- _Your instructions_
Output all of the records word for word and drop the images.

[Stored items]
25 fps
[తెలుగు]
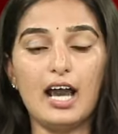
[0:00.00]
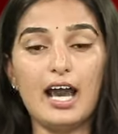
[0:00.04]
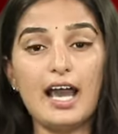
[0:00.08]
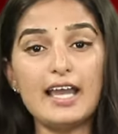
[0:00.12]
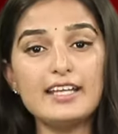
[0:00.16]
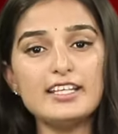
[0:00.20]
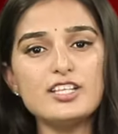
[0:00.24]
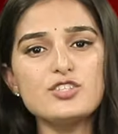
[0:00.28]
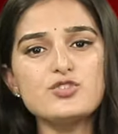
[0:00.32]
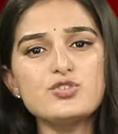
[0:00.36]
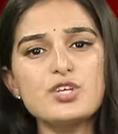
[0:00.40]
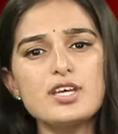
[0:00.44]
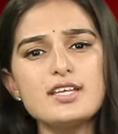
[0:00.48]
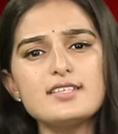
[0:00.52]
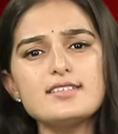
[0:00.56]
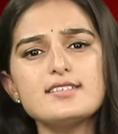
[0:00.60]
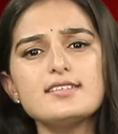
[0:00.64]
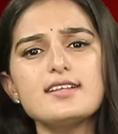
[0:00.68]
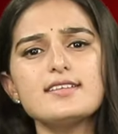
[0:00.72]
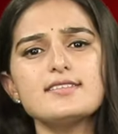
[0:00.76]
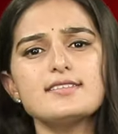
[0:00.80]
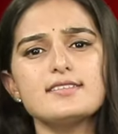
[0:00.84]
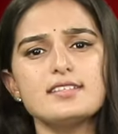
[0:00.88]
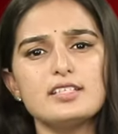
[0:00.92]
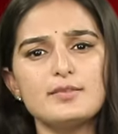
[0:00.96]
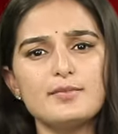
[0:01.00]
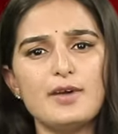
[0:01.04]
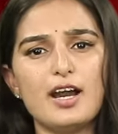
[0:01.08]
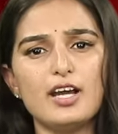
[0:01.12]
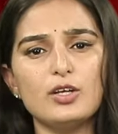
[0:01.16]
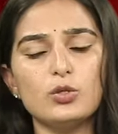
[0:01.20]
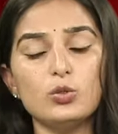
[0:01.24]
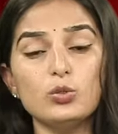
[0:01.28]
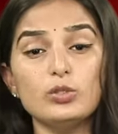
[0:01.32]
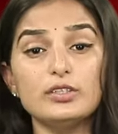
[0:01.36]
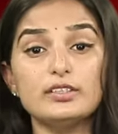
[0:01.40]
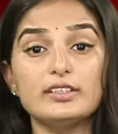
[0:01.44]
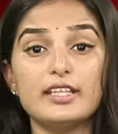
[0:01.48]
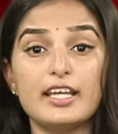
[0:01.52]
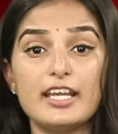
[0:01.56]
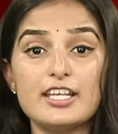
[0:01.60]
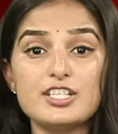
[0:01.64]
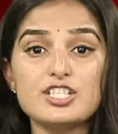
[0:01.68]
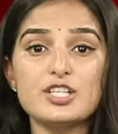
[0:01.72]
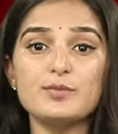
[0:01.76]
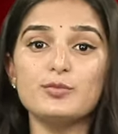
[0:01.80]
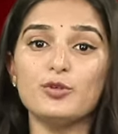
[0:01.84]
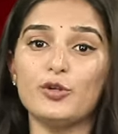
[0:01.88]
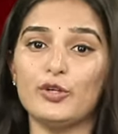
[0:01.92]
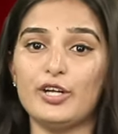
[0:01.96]
ఆయన చేసిన సినిమాలు
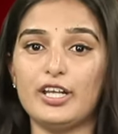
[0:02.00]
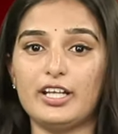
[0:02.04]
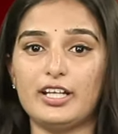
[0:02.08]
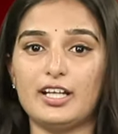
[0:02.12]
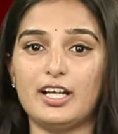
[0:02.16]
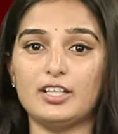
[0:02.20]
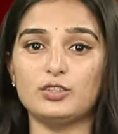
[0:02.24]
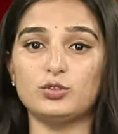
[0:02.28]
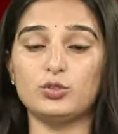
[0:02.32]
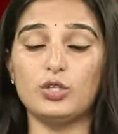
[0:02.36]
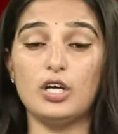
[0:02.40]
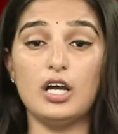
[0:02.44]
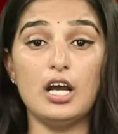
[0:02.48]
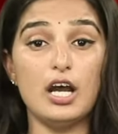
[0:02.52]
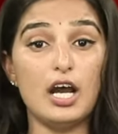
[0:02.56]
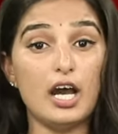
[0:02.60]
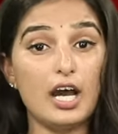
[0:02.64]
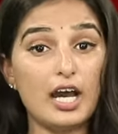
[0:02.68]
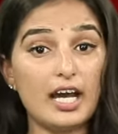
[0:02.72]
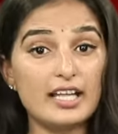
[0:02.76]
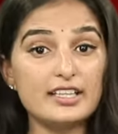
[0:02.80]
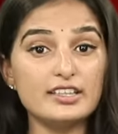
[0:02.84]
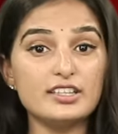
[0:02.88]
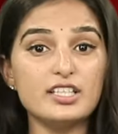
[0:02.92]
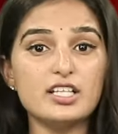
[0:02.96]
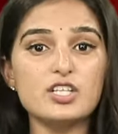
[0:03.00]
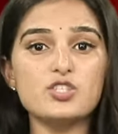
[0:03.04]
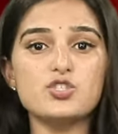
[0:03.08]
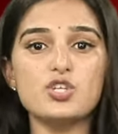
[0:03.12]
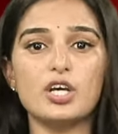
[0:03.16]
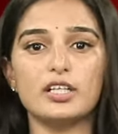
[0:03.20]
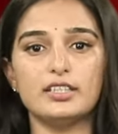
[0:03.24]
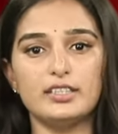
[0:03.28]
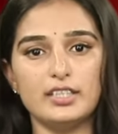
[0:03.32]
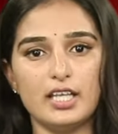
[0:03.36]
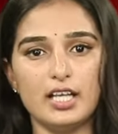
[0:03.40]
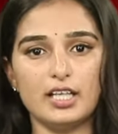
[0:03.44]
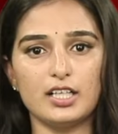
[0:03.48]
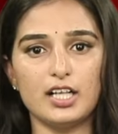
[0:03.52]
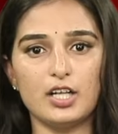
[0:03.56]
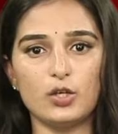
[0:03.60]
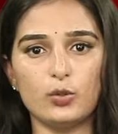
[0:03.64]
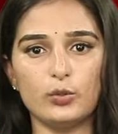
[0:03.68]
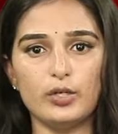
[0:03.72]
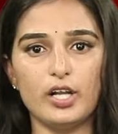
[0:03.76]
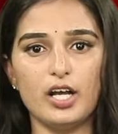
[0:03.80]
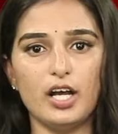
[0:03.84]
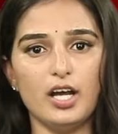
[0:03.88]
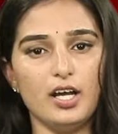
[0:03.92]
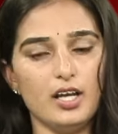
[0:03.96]
దేశంలోనే కాదు అంతర్జాతీయంగా
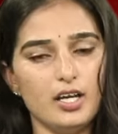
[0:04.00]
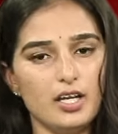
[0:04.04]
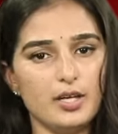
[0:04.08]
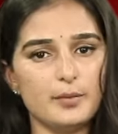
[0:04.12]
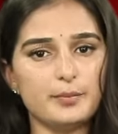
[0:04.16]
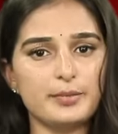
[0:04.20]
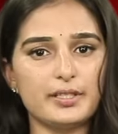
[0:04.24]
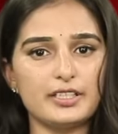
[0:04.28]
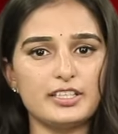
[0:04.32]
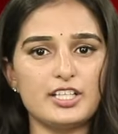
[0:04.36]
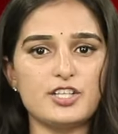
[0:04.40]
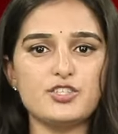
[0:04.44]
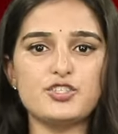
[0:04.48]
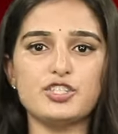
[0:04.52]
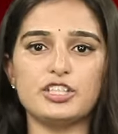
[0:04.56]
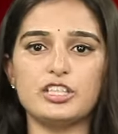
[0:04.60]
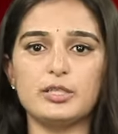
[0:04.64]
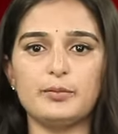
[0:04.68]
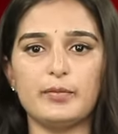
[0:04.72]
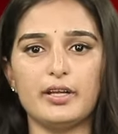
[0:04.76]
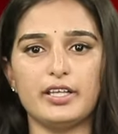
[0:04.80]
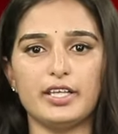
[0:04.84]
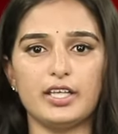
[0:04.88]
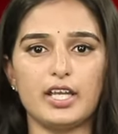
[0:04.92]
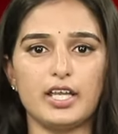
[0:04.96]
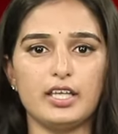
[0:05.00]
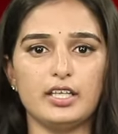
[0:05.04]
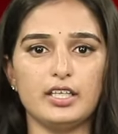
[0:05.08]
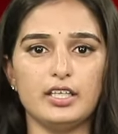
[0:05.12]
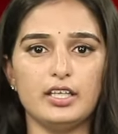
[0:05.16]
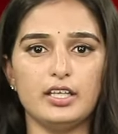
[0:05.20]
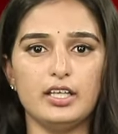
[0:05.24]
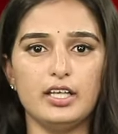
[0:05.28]
కూడా ప్రదర్శితమయ్యాయి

- _Written response_
25 fps
[తెలుగు]
[0:00.00]
[0:00.04]
[0:00.08]
[0:00.12]
[0:00.16]
[0:00.20]
[0:00.24]
[0:00.28]
[0:00.32]
[0:00.36]
[0:00.40]
[0:00.44]
[0:00.48]
[0:00.52]
[0:00.56]
[0:00.60]
[0:00.64]
[0:00.68]
[0:00.72]
[0:00.76]
[0:00.80]
[0:00.84]
[0:00.88]
[0:00.92]
[0:00.96]
[0:01.00]
[0:01.04]
[0:01.08]
[0:01.12]
[0:01.16]
[0:01.20]
[0:01.24]
[0:01.28]
[0:01.32]
[0:01.36]
[0:01.40]
[0:01.44]
[0:01.48]
[0:01.52]
[0:01.56]
[0:01.60]
[0:01.64]
[0:01.68]
[0:01.72]
[0:01.76]
[0:01.80]
[0:01.84]
[0:01.88]
[0:01.92]
[0:01.96]
ఆయన చేసిన సినిమాలు
[0:02.00]
[0:02.04]
[0:02.08]
[0:02.12]
[0:02.16]
[0:02.20]
[0:02.24]
[0:02.28]
[0:02.32]
[0:02.36]
[0:02.40]
[0:02.44]
[0:02.48]
[0:02.52]
[0:02.56]
[0:02.60]
[0:02.64]
[0:02.68]
[0:02.72]
[0:02.76]
[0:02.80]
[0:02.84]
[0:02.88]
[0:02.92]
[0:02.96]
[0:03.00]
[0:03.04]
[0:03.08]
[0:03.12]
[0:03.16]
[0:03.20]
[0:03.24]
[0:03.28]
[0:03.32]
[0:03.36]
[0:03.40]
[0:03.44]
[0:03.48]
[0:03.52]
[0:03.56]
[0:03.60]
[0:03.64]
[0:03.68]
[0:03.72]
[0:03.76]
[0:03.80]
[0:03.84]
[0:03.88]
[0:03.92]
[0:03.96]
దేశంలోనే కాదు అంతర్జాతీయంగా
[0:04.00]
[0:04.04]
[0:04.08]
[0:04.12]
[0:04.16]
[0:04.20]
[0:04.24]
[0:04.28]
[0:04.32]
[0:04.36]
[0:04.40]
[0:04.44]
[0:04.48]
[0:04.52]
[0:04.56]
[0:04.60]
[0:04.64]
[0:04.68]
[0:04.72]
[0:04.76]
[0:04.80]
[0:04.84]
[0:04.88]
[0:04.92]
[0:04.96]
[0:05.00]
[0:05.04]
[0:05.08]
[0:05.12]
[0:05.16]
[0:05.20]
[0:05.24]
[0:05.28]
కూడా ప్రదర్శితమయ్యాయి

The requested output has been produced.